Why has my feeling about checking in and carrying so much stuff changed? The feeling of knowing a friend is lost - out of reach and out of touch is scary. There's nothing I could do, but hope for the best. When I woke up Monday Sept 30, I wanted to get a blog post about my new bike posted. It had been my first ride owning the bike and Alicia and I had ridden Palmer/section 16 together on Thursday and had a blast. What do I see on Facebook as I'm posting my story? A cry for help from Alicia's husband Jesse. She had gone riding Sunday and hasn't yet returned. Over night, alone in the mountains. What had happened that had prevented her from getting home? Injured, lost, or worse? As the day dragged on without news, it became harder and harder to see a happy ending. Finally, the SAR team allowed the mountain bike posse to help and I dropped Nick off at the bottom of Old Stage. He and about 20 other riders would help by clearing trails where she could have ridden. SAR didn't let them near the main search area in Emerald Valley, but they were able to rule out other areas. Nick and I are both realists - it was over 24 hours since she'd gone missing and still no sign. A positive outcome was looking less and less likely as the sunset approached. Then finally - the long awaited tweet from EPCSAR - found and preparing med evac. Amazing - over 30 hours lost and no "major" injuries. A testament to her physical and mental toughness. Alicia's full story can be read here and here - it's a good introspective look at a happy ending from a very bad scenario.

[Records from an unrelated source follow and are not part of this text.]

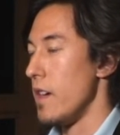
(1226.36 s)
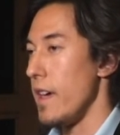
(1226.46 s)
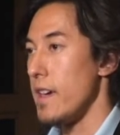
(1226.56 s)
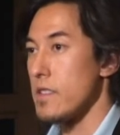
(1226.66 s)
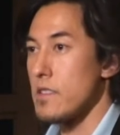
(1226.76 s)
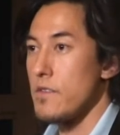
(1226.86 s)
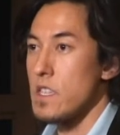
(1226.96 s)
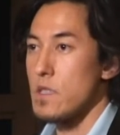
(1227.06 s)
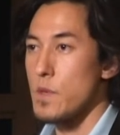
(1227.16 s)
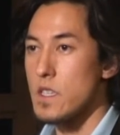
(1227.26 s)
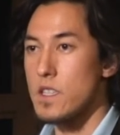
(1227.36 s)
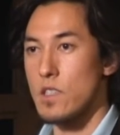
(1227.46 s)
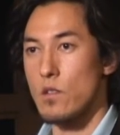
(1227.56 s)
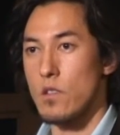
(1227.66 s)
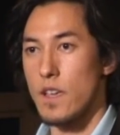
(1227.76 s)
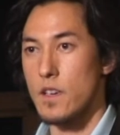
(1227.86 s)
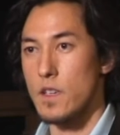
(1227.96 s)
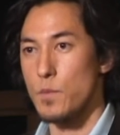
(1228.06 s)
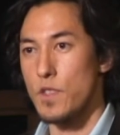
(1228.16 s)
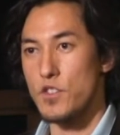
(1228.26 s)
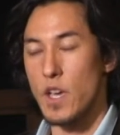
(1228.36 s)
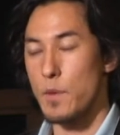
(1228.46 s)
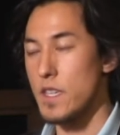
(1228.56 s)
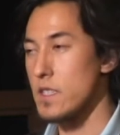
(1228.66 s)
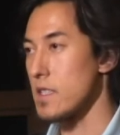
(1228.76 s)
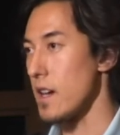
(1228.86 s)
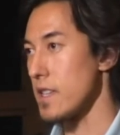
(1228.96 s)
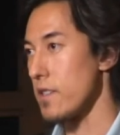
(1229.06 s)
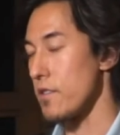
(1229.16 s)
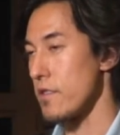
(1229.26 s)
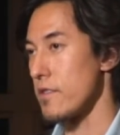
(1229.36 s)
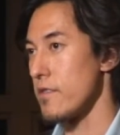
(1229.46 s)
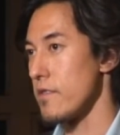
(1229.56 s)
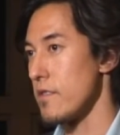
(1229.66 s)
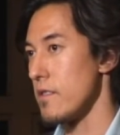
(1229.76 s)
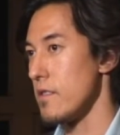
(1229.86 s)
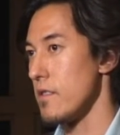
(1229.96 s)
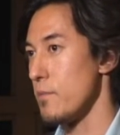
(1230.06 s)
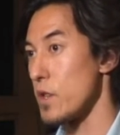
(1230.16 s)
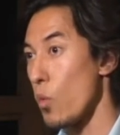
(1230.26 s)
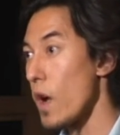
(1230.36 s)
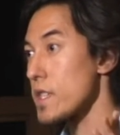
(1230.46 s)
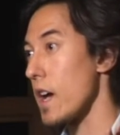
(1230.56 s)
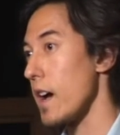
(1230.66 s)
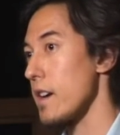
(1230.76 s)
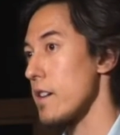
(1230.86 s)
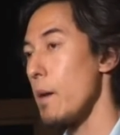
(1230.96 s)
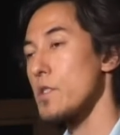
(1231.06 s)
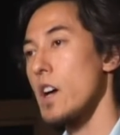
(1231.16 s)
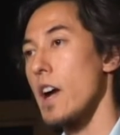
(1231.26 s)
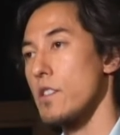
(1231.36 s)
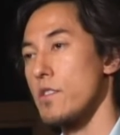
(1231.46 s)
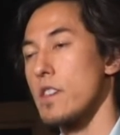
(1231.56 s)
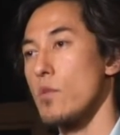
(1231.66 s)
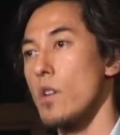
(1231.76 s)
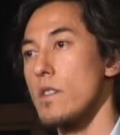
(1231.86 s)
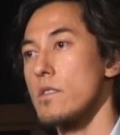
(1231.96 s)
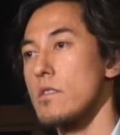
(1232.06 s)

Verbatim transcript: And the Vietnamese didn't look like us, but the Japanese did not either. But it was higher. How much higher do you think it was?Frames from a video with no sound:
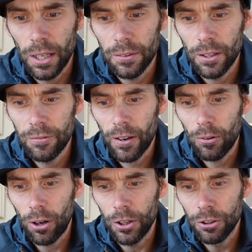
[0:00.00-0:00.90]
they
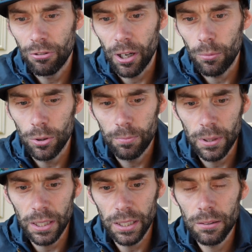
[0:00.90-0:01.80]
felt like the grip would
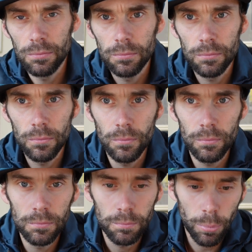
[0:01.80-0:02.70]
be
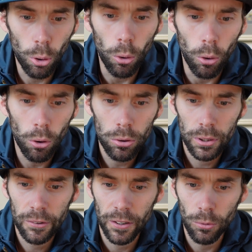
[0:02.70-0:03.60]
poor
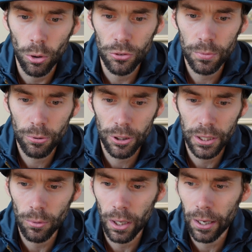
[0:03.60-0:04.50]
if it was pretty
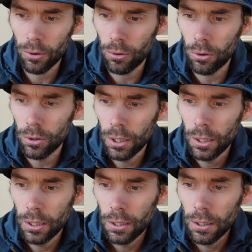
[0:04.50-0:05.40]
wet or
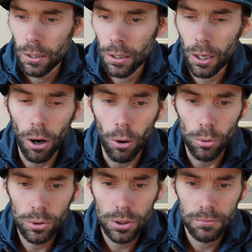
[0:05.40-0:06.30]

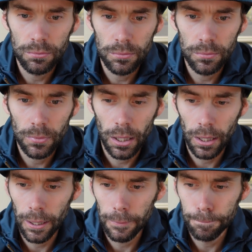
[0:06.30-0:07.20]
cold.
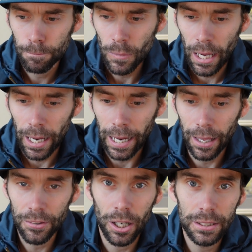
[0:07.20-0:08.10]
And
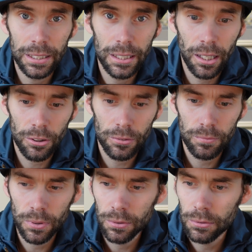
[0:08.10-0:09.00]
I did another
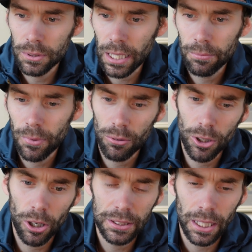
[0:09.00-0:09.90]
10 mile
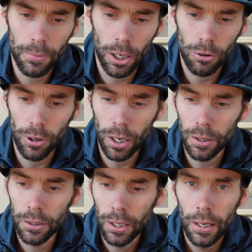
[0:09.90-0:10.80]

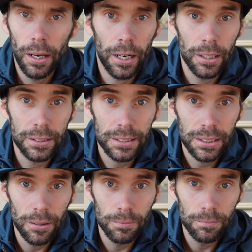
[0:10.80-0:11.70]
run, and I did
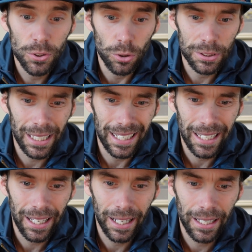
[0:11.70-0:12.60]
some sort of
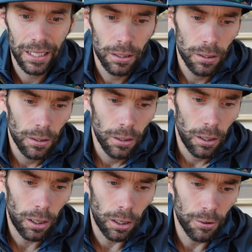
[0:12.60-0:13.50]
10k
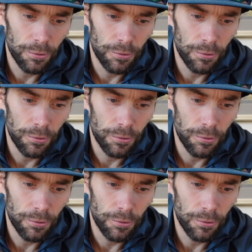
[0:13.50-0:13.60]
hard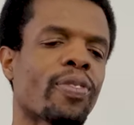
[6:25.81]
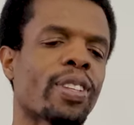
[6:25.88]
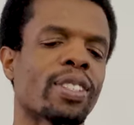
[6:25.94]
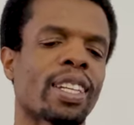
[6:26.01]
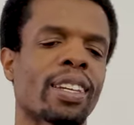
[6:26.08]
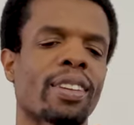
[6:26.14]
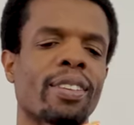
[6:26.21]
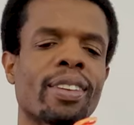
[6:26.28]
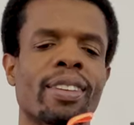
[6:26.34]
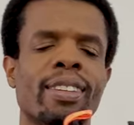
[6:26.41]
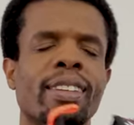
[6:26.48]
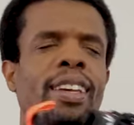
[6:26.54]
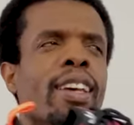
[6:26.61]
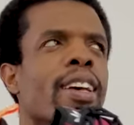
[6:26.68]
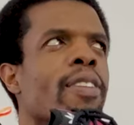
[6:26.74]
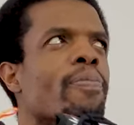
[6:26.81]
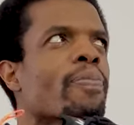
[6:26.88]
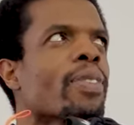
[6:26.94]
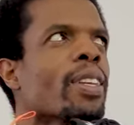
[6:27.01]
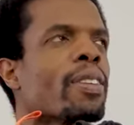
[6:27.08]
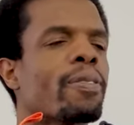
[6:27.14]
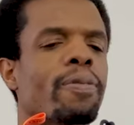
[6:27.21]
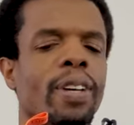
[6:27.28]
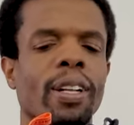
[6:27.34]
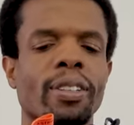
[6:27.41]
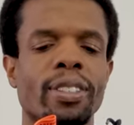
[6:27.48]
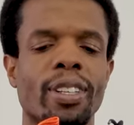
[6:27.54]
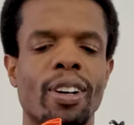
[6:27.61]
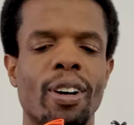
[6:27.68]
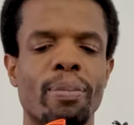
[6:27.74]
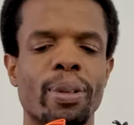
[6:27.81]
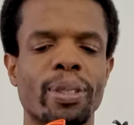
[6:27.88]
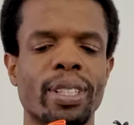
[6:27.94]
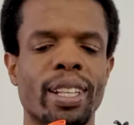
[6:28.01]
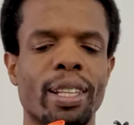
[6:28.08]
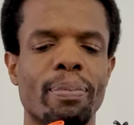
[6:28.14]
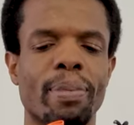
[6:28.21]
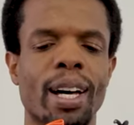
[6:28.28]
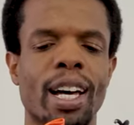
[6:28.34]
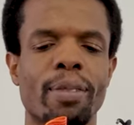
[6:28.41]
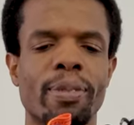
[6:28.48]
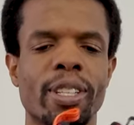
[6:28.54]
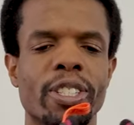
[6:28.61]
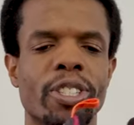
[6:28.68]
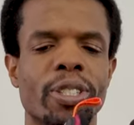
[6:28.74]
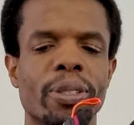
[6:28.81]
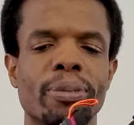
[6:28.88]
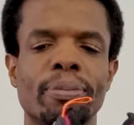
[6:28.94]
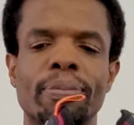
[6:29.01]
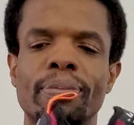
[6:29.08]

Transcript: Feels like a felt almost at the bottom of the shoe.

Her story got me thinking a little. All the eye rolls and shrugs when Nick wanted all the info of where, when and how long. It would have been really easy for me to crash hard in one of the canyons down in Pueblo. And without giving Nick all the info he wanted, he would have had no clue as to where I might have been. Our overstuffed backpacks have become the joke of the cycling community, but I've needed all those warm clothes when sudden storms blew in and sent snow, rain and temperatures plummeting. Things can happen any day when up in the mountains. It doesn't matter who you are - male or female, hiker, runner or biker. Accidents can be around the corner waiting. Instead of avoiding the risks, we should embrace the knowledge that will help minimize them. To say that a solo woman shouldn't be up enjoying our Colorado playground isn't learning from this story. It's waxing over the risks and focusing on a tiny factor that is really meaningless. Saying we need to remember to let someone know where we are going is taking the lessons and applying them. Focusing on how easy it is to get disoriented in a strange place ignores the fact map reading is harder then it looks, and is becoming a lost skill. Taking the steps to become good at reading maps, topography, etc is learning from this story. Another lesson we can all learn is familar to the Boy Scouts - be prepared. I race, but not every ride is a race. If it's not a race, I'm carrying that overstuffed pack if it's a long day - or if I think it's going to be a long ride. Spare parts, extra food, some clothes. It might not be me that needs it one day. We all need to respect our mountains and take the steps to enjoy them responsibly. Happy endings are awesome - but they don't always happen.